A word-for-word repeat of all the data is the goal.

Data provided:

=====

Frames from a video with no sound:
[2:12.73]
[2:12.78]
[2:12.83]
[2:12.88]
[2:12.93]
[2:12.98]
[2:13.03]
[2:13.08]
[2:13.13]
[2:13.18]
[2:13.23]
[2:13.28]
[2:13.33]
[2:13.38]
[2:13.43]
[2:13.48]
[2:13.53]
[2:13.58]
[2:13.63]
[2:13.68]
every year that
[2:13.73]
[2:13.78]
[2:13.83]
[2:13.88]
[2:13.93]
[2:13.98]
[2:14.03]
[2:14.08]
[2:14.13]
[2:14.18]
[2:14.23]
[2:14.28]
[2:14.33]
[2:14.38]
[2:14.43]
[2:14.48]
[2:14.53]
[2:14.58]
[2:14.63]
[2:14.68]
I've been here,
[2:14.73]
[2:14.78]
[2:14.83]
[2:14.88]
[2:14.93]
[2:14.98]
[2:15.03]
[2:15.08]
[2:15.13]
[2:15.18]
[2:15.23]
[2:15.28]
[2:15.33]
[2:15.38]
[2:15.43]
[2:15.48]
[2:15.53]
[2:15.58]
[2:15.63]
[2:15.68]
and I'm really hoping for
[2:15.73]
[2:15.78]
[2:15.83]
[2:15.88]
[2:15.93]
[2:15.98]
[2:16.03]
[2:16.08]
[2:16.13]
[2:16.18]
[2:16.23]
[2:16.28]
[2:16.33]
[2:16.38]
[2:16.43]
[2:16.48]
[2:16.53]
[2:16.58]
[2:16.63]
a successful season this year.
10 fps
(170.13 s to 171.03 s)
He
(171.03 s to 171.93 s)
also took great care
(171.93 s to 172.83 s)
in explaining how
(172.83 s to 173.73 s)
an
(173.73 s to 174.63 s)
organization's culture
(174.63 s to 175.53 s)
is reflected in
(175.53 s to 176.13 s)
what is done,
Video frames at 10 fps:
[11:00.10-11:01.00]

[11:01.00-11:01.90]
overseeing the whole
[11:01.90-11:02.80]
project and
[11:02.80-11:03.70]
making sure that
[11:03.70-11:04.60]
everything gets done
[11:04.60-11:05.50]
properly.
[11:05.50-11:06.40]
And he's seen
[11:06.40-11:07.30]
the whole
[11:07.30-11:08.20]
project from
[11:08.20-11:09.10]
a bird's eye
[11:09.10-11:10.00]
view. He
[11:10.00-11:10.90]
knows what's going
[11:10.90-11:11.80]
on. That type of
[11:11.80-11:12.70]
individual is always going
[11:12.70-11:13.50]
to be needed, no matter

=====

Answer to this problem:
Frames from a video with no sound:
[2:12.73]
[2:12.78]
[2:12.83]
[2:12.88]
[2:12.93]
[2:12.98]
[2:13.03]
[2:13.08]
[2:13.13]
[2:13.18]
[2:13.23]
[2:13.28]
[2:13.33]
[2:13.38]
[2:13.43]
[2:13.48]
[2:13.53]
[2:13.58]
[2:13.63]
[2:13.68]
every year that
[2:13.73]
[2:13.78]
[2:13.83]
[2:13.88]
[2:13.93]
[2:13.98]
[2:14.03]
[2:14.08]
[2:14.13]
[2:14.18]
[2:14.23]
[2:14.28]
[2:14.33]
[2:14.38]
[2:14.43]
[2:14.48]
[2:14.53]
[2:14.58]
[2:14.63]
[2:14.68]
I've been here,
[2:14.73]
[2:14.78]
[2:14.83]
[2:14.88]
[2:14.93]
[2:14.98]
[2:15.03]
[2:15.08]
[2:15.13]
[2:15.18]
[2:15.23]
[2:15.28]
[2:15.33]
[2:15.38]
[2:15.43]
[2:15.48]
[2:15.53]
[2:15.58]
[2:15.63]
[2:15.68]
and I'm really hoping for
[2:15.73]
[2:15.78]
[2:15.83]
[2:15.88]
[2:15.93]
[2:15.98]
[2:16.03]
[2:16.08]
[2:16.13]
[2:16.18]
[2:16.23]
[2:16.28]
[2:16.33]
[2:16.38]
[2:16.43]
[2:16.48]
[2:16.53]
[2:16.58]
[2:16.63]
a successful season this year.
10 fps
(170.13 s to 171.03 s)
He
(171.03 s to 171.93 s)
also took great care
(171.93 s to 172.83 s)
in explaining how
(172.83 s to 173.73 s)
an
(173.73 s to 174.63 s)
organization's culture
(174.63 s to 175.53 s)
is reflected in
(175.53 s to 176.13 s)
what is done,
Video frames at 10 fps:
[11:00.10-11:01.00]

[11:01.00-11:01.90]
overseeing the whole
[11:01.90-11:02.80]
project and
[11:02.80-11:03.70]
making sure that
[11:03.70-11:04.60]
everything gets done
[11:04.60-11:05.50]
properly.
[11:05.50-11:06.40]
And he's seen
[11:06.40-11:07.30]
the whole
[11:07.30-11:08.20]
project from
[11:08.20-11:09.10]
a bird's eye
[11:09.10-11:10.00]
view. He
[11:10.00-11:10.90]
knows what's going
[11:10.90-11:11.80]
on. That type of
[11:11.80-11:12.70]
individual is always going
[11:12.70-11:13.50]
to be needed, no matter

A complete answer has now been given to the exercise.